Abstract: This study investigates the predictive performance of traditional econometric and deep learning models in forecasting the return and volatility of Ethereum, a leading cryptocurrency known for its high price fluctuation and market sensitivity. Using historical daily price data from January 2018 to March 2025 obtained from Yahoo Finance, we construct a comprehensive set of features including log returns, multiple volatility estimators (Rolling, Parkinson, Garman-Klass, and Rogers-Satchell), and technical indicators such as moving averages, momentum oscillators, and volume-based metrics. Six predictive models—ARIMA, GARCH, VAR, Random Forest, LSTM, and GRU—are evaluated based on their ability to predict log returns and volatility using multiple performance metrics: Mean Absolute Error (MAE), Root Mean Squared Error (RMSE), and R-squared (R²), along with cross-validation to assess overfitting.

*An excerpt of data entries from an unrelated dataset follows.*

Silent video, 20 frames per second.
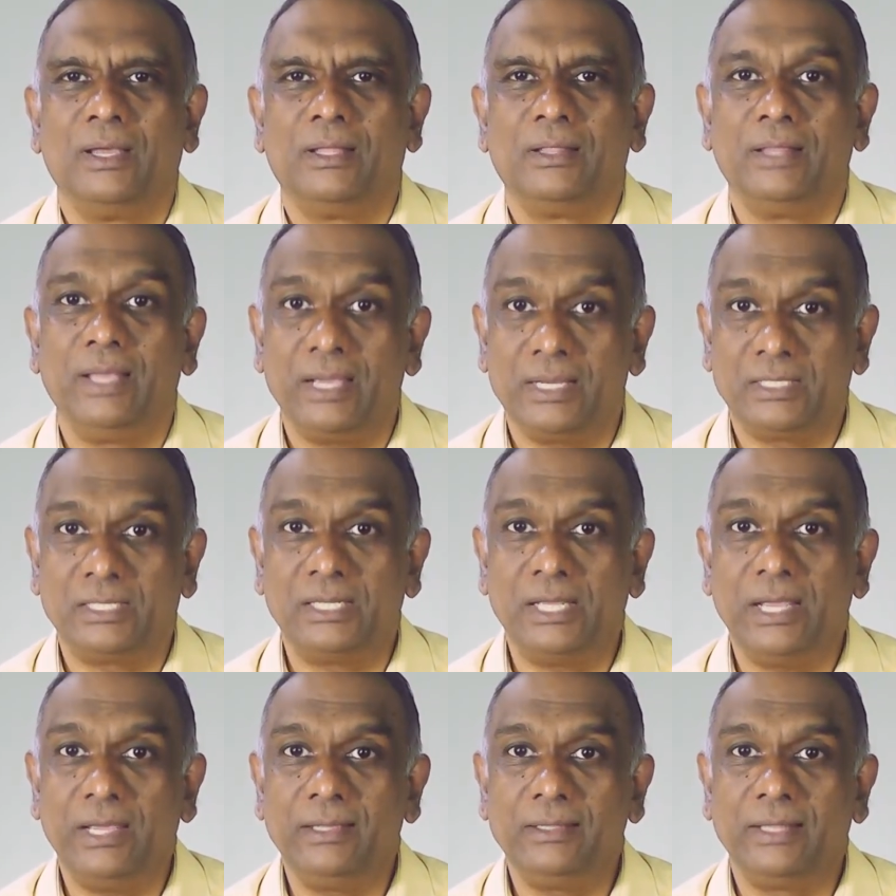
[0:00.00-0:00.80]
They are
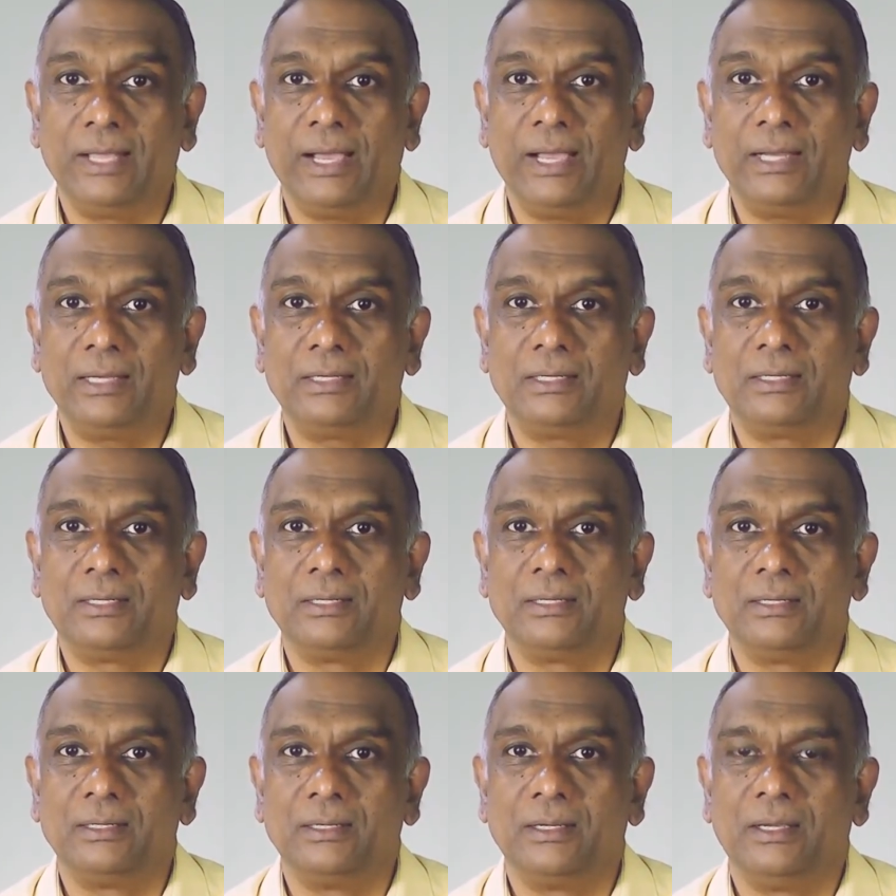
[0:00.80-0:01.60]
saying
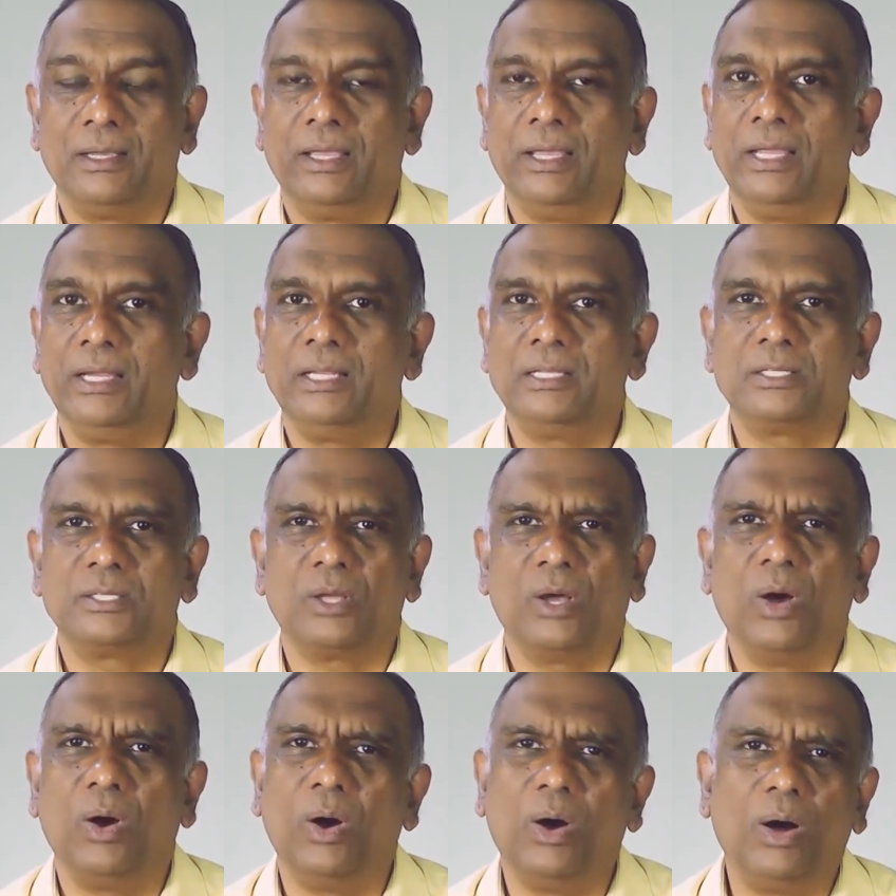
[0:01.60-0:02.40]
that it
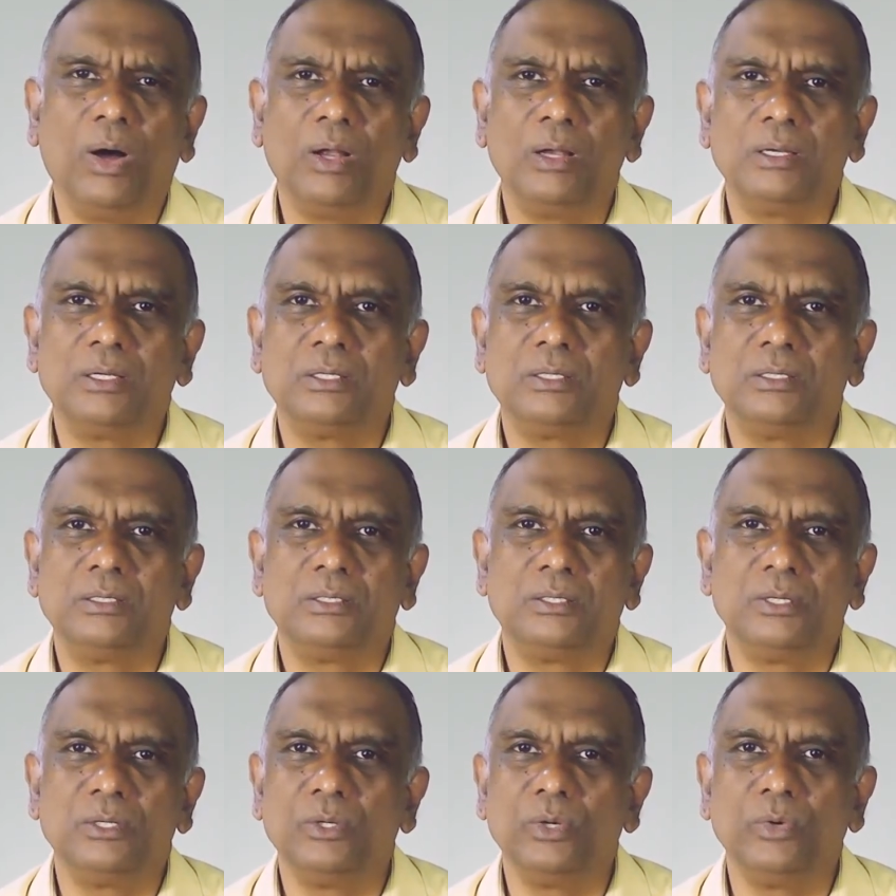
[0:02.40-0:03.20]
is
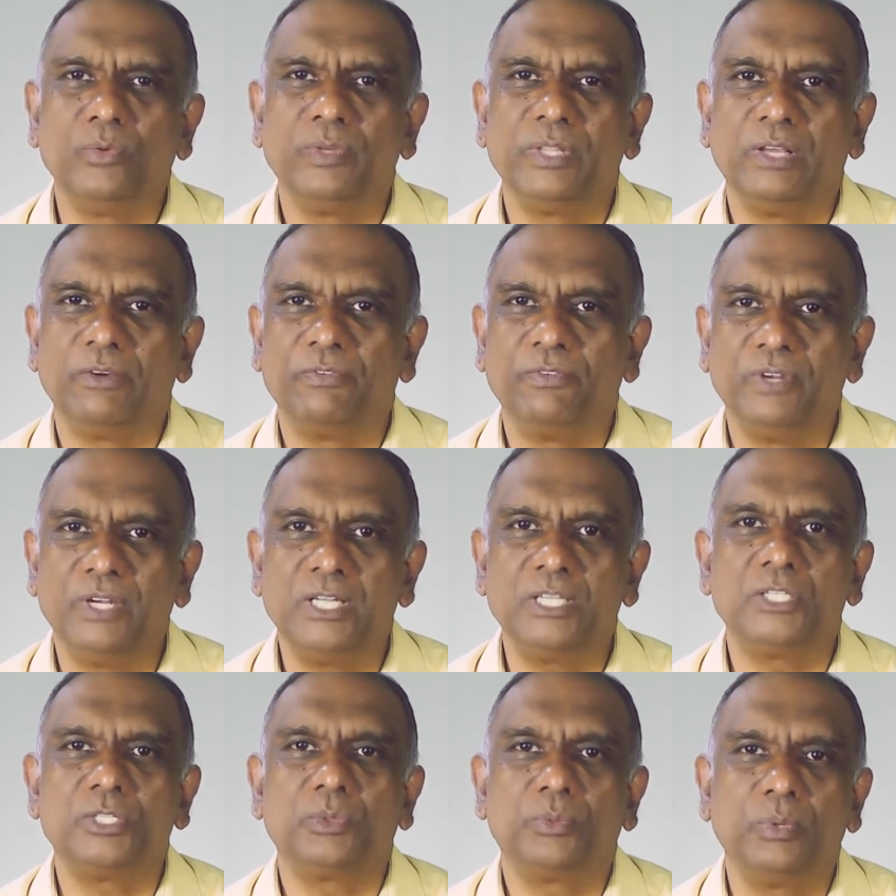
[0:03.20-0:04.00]
all to do with the
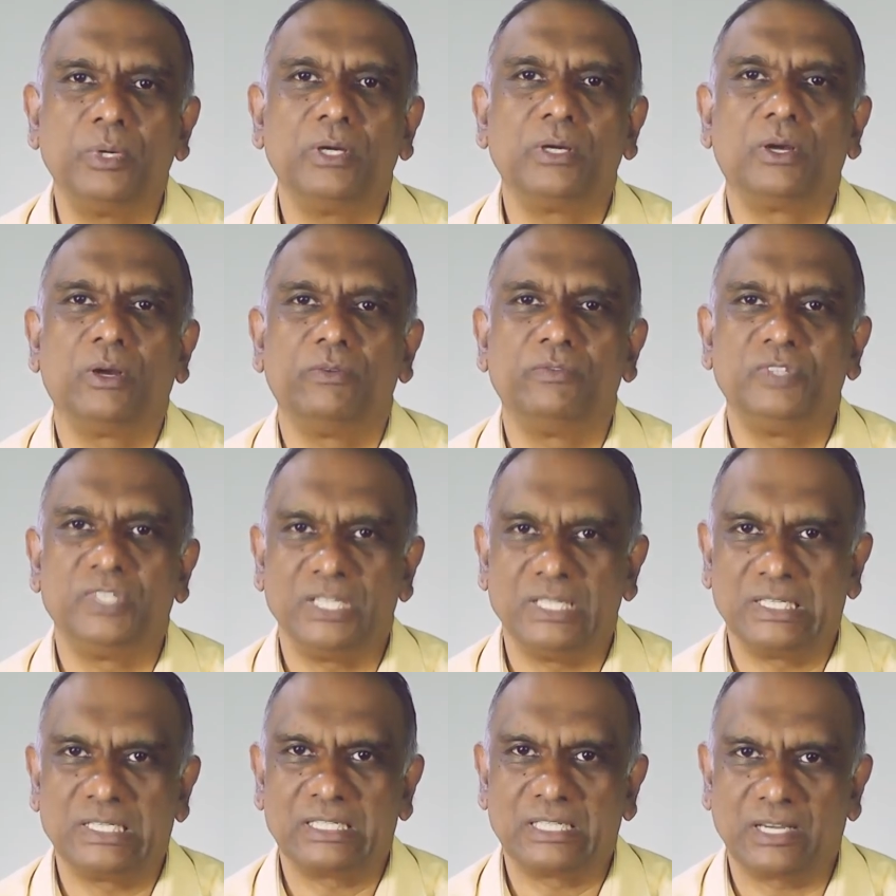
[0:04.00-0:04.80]
finished work of
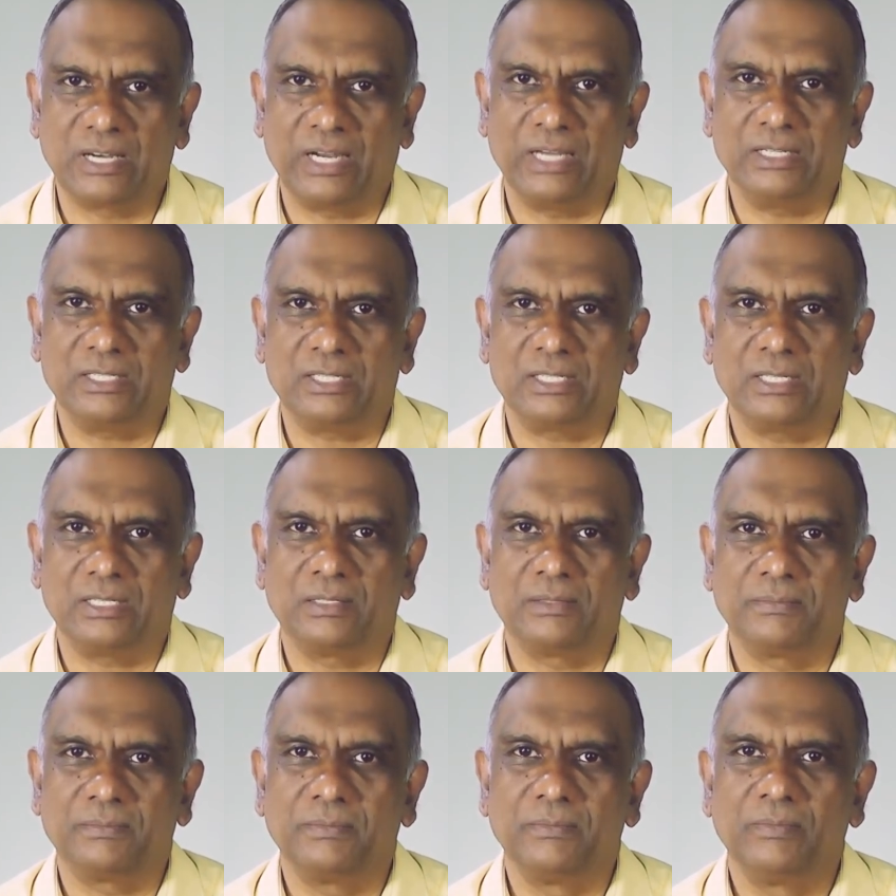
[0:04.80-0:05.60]
Jesus
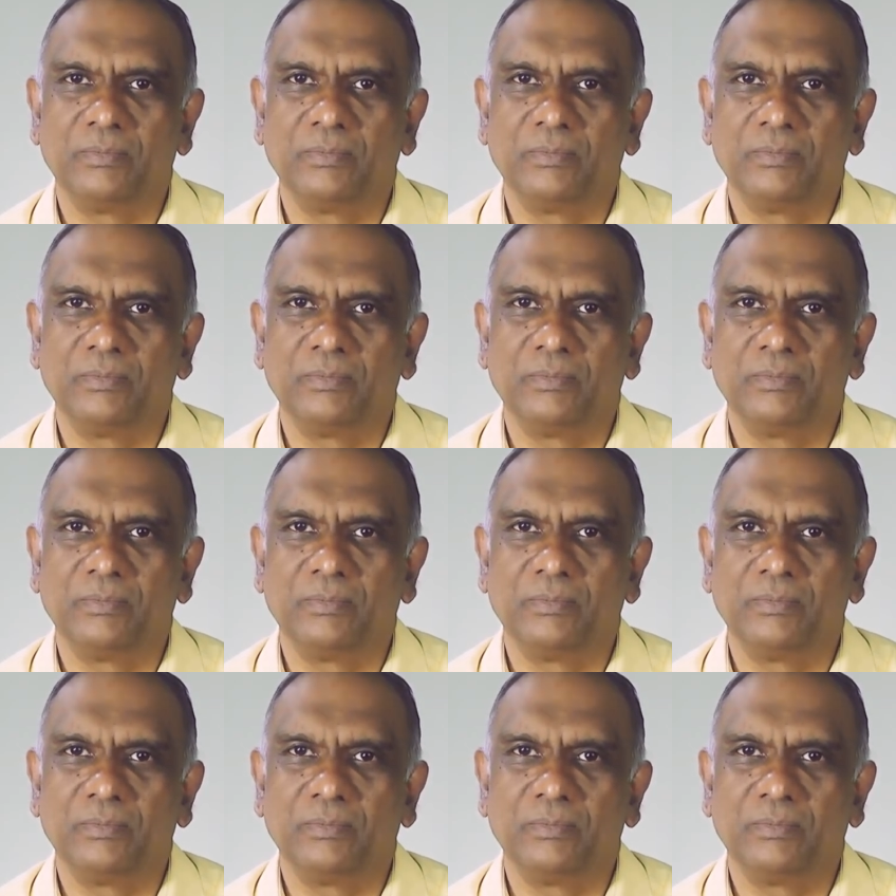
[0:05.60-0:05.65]
Christ.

The results reveal that machine learning and deep learning models significantly outperform traditional econometric methods. Random Forest yields the highest accuracy in volatility prediction, while GRU demonstrates the most stable and consistent performance across both return and volatility forecasts. Traditional models, particularly GARCH, show poor generalization and limited predictive capability under high market uncertainty. The findings highlight the importance of model selection and volatility measure choice in cryptocurrency forecasting. This study contributes to the growing literature on crypto analytics by providing a direct comparative evaluation of predictive models and offering practical insights into model suitability for high-frequency, volatile digital asset markets.


Keywords: Ethereum, volatility forecasting, deep learning, machine learning.